> **Your assignment**
After finding "(2685.05 s to 2685.25 s)" in a line below, print that line and the rest of the lines exactly, leaving out all pictures.
------ Recorded information
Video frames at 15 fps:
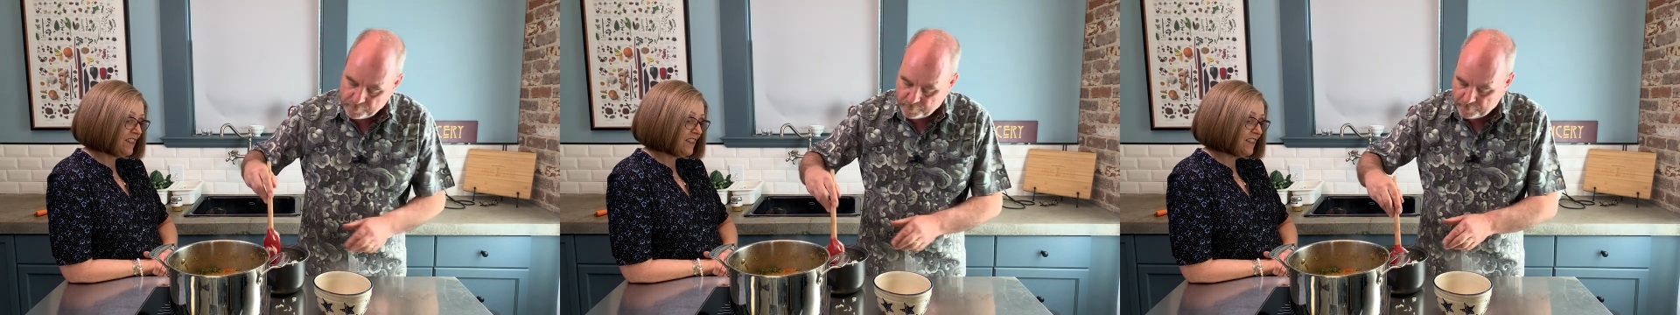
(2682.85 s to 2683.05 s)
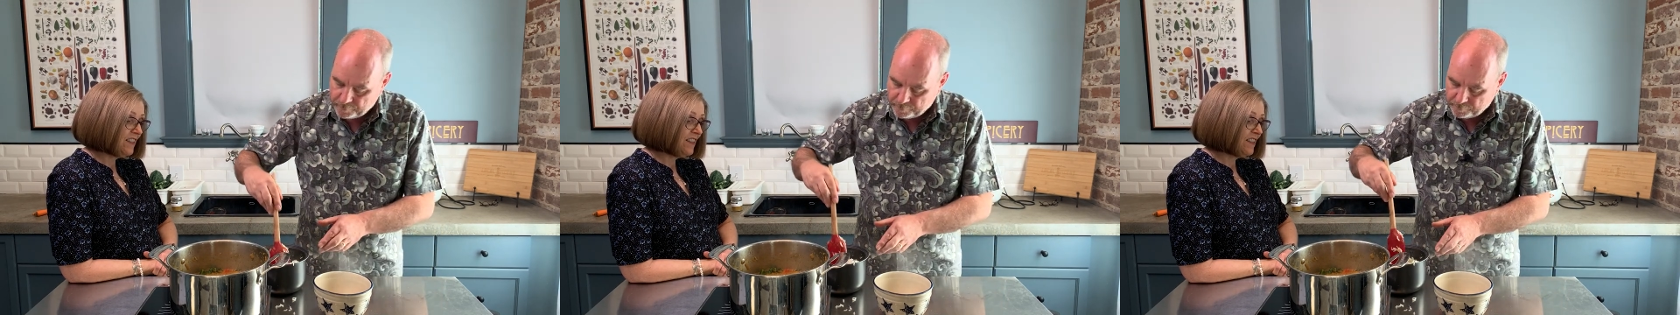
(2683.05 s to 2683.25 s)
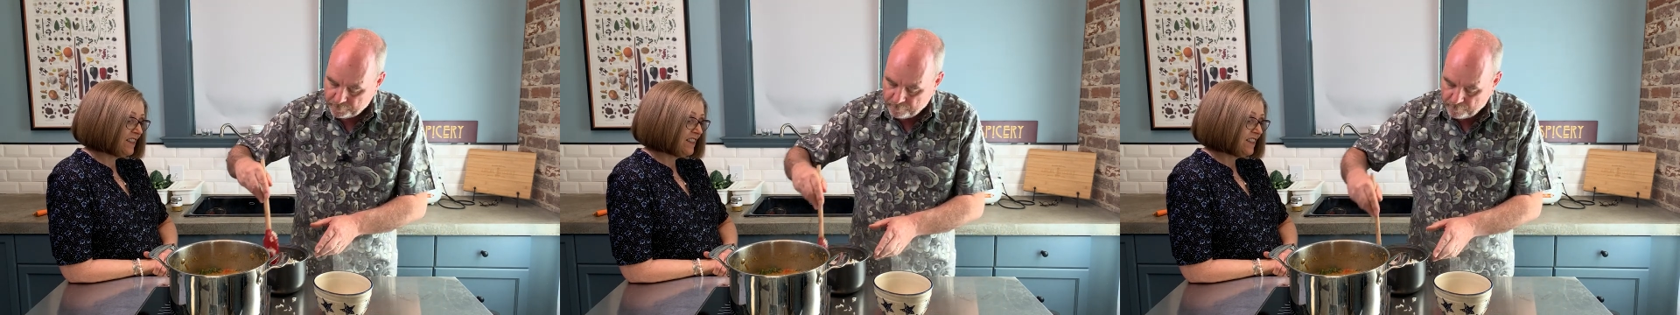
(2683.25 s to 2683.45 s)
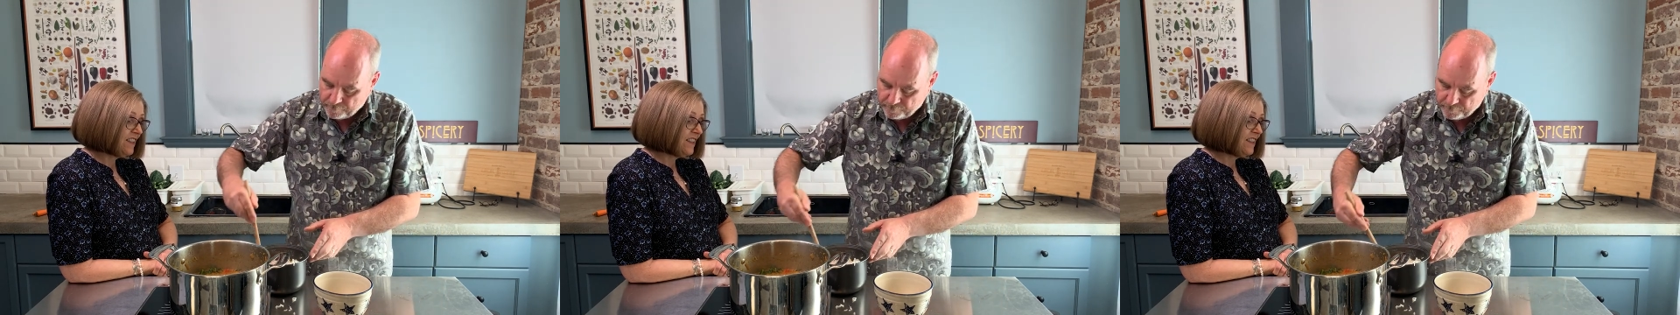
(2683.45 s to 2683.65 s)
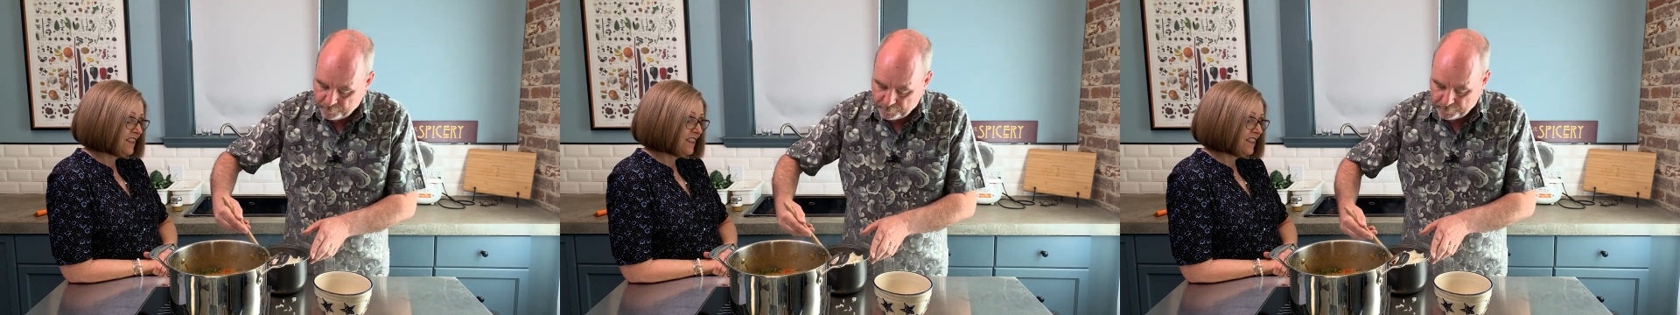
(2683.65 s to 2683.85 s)

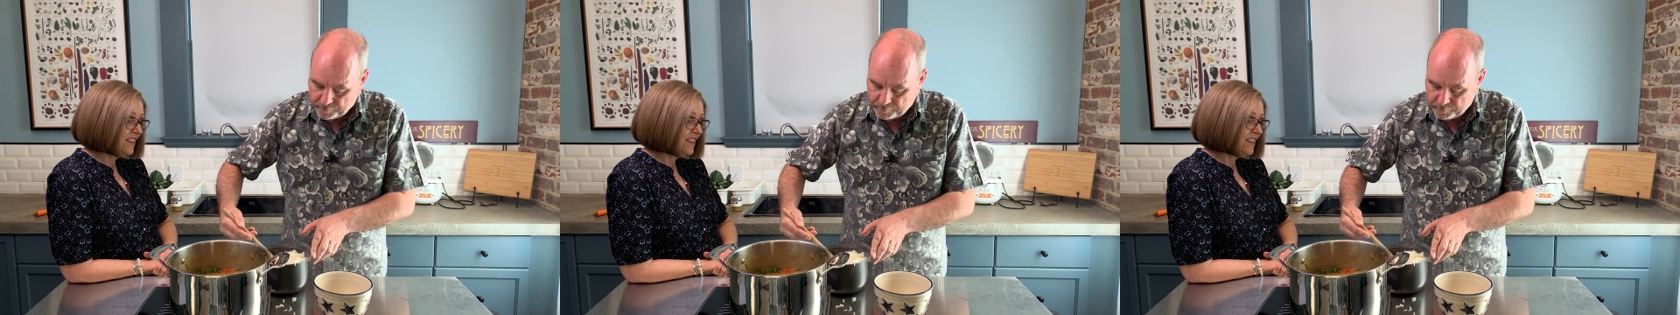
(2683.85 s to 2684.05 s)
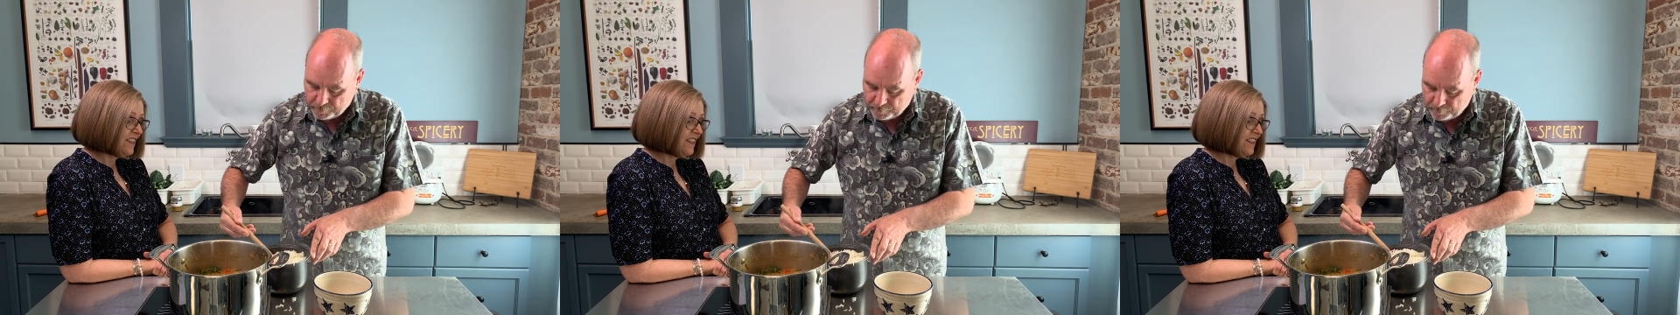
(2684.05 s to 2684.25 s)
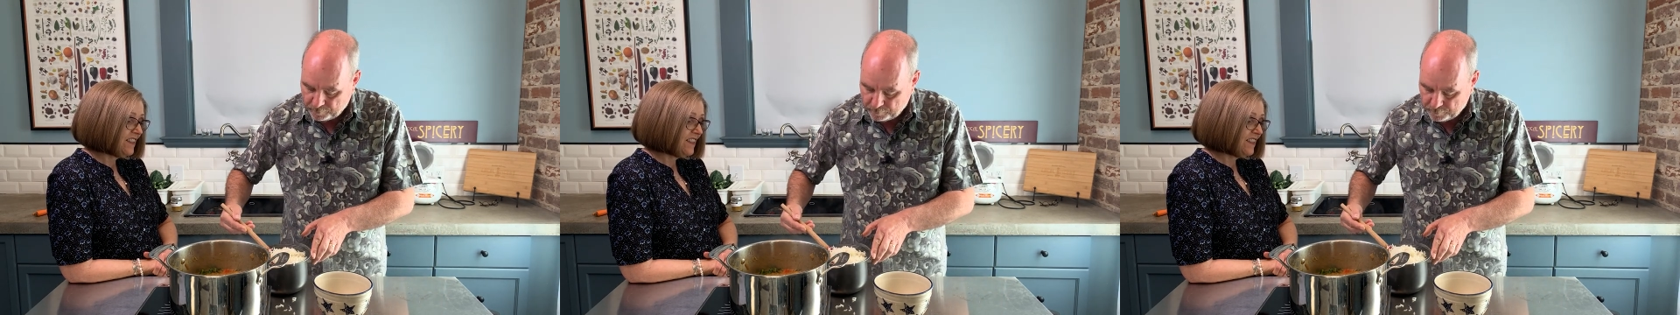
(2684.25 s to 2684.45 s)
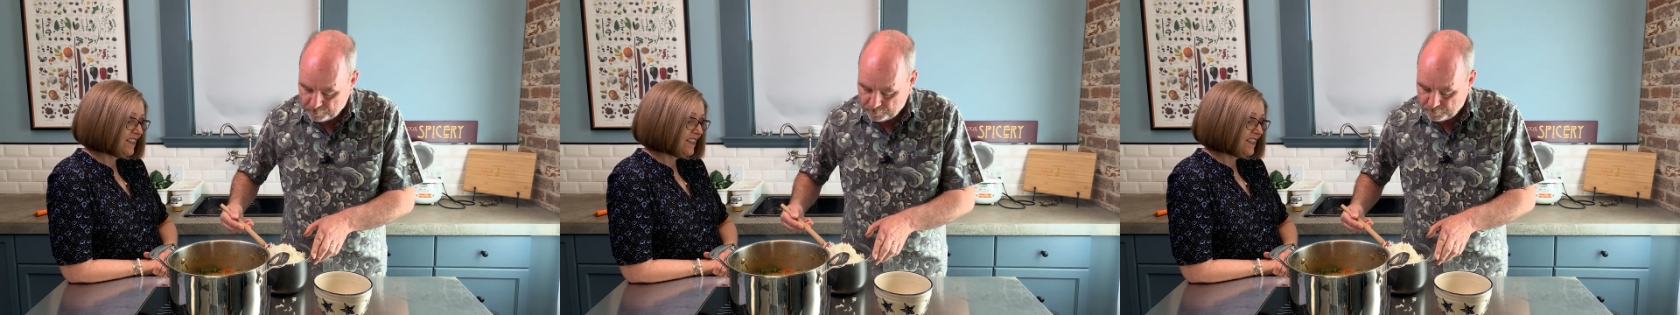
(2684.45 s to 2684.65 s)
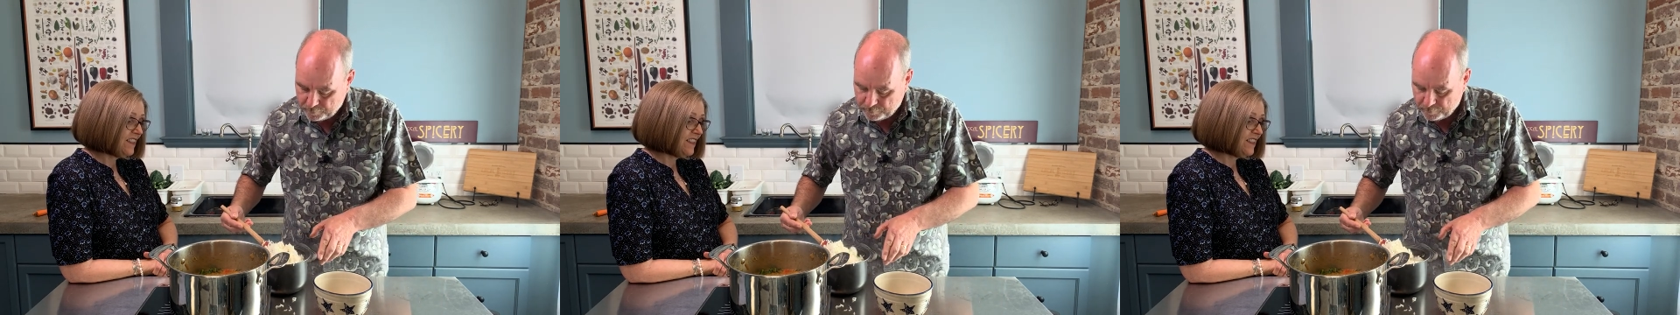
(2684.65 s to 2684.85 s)

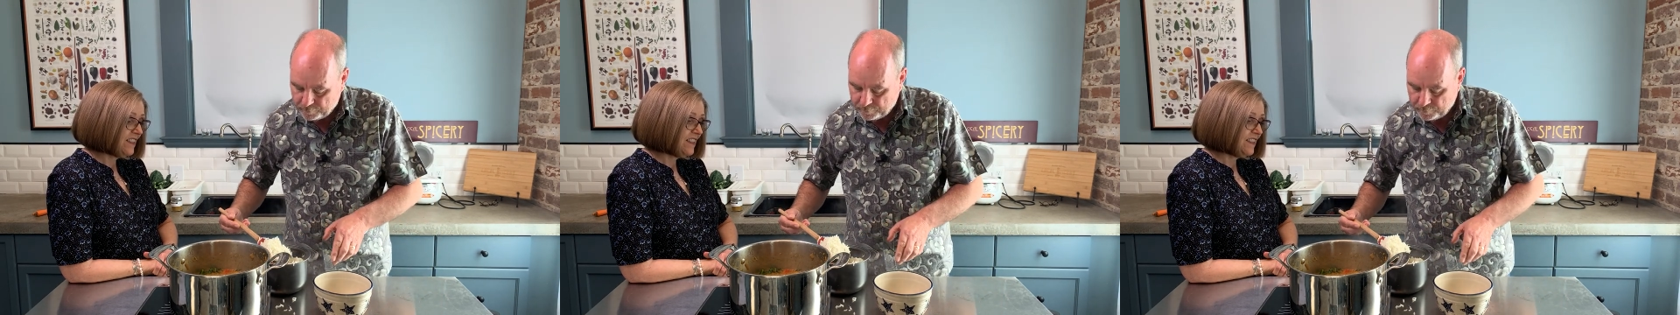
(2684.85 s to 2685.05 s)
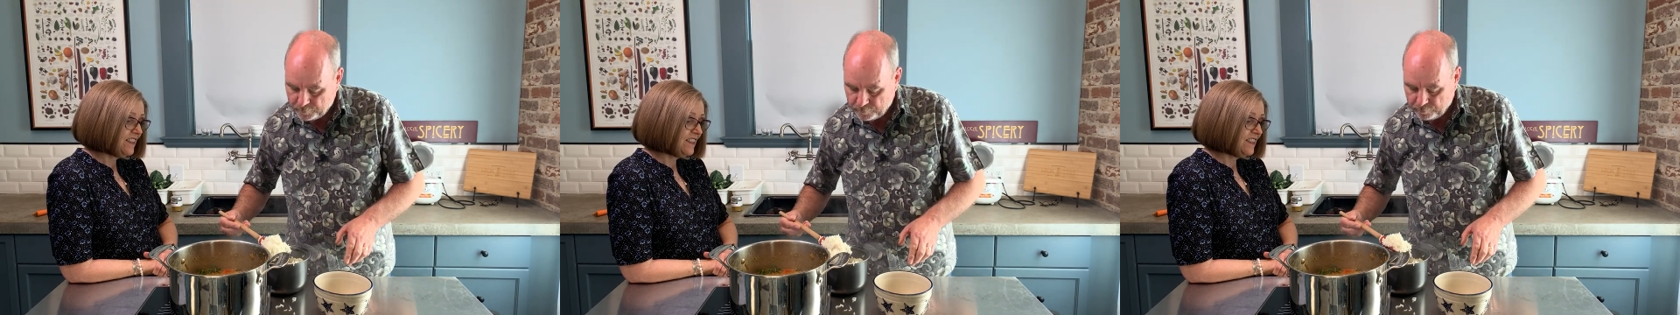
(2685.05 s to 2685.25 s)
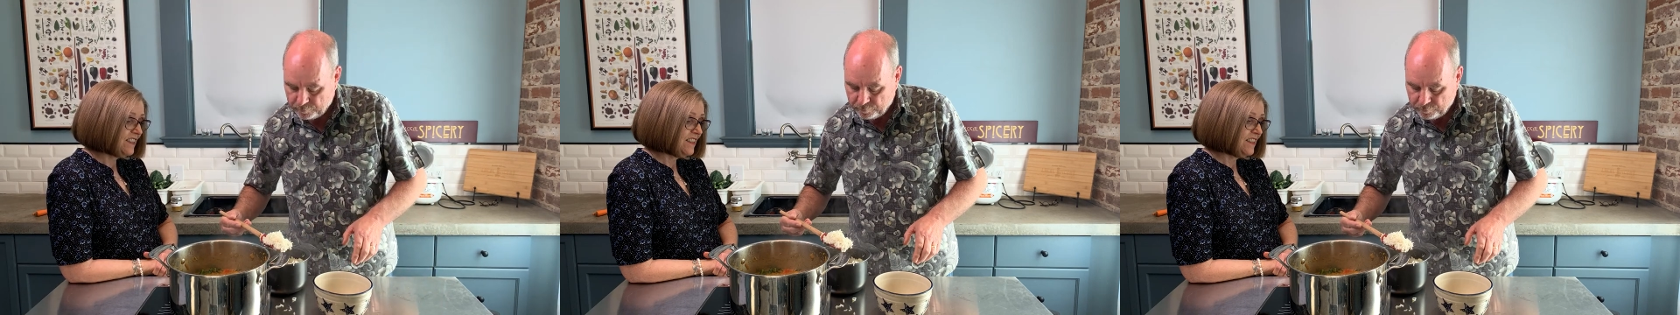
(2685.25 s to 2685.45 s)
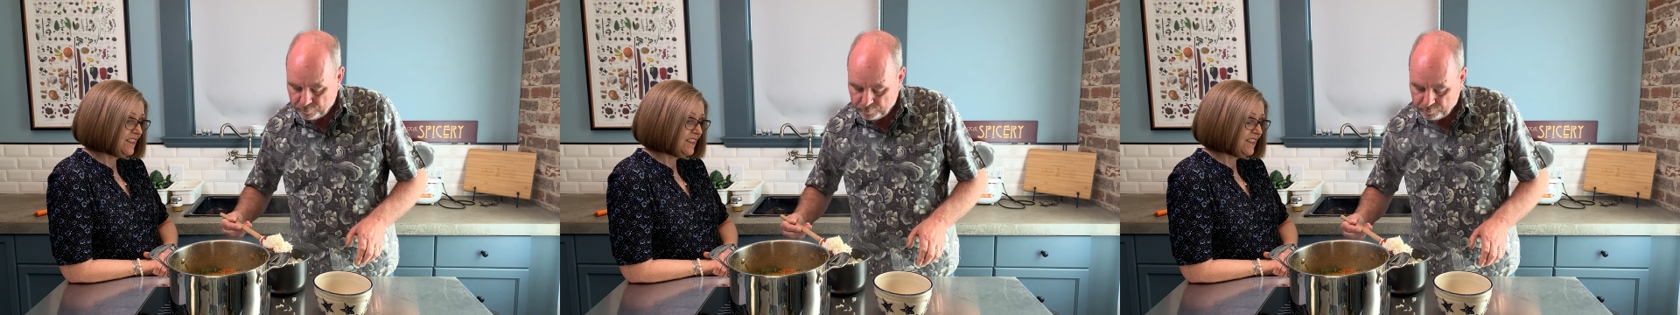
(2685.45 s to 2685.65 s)
No one is speaking in this clip.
------------
> **Reply to the exercise**
(2685.05 s to 2685.25 s)
(2685.25 s to 2685.45 s)
(2685.45 s to 2685.65 s)
No one is speaking in this clip.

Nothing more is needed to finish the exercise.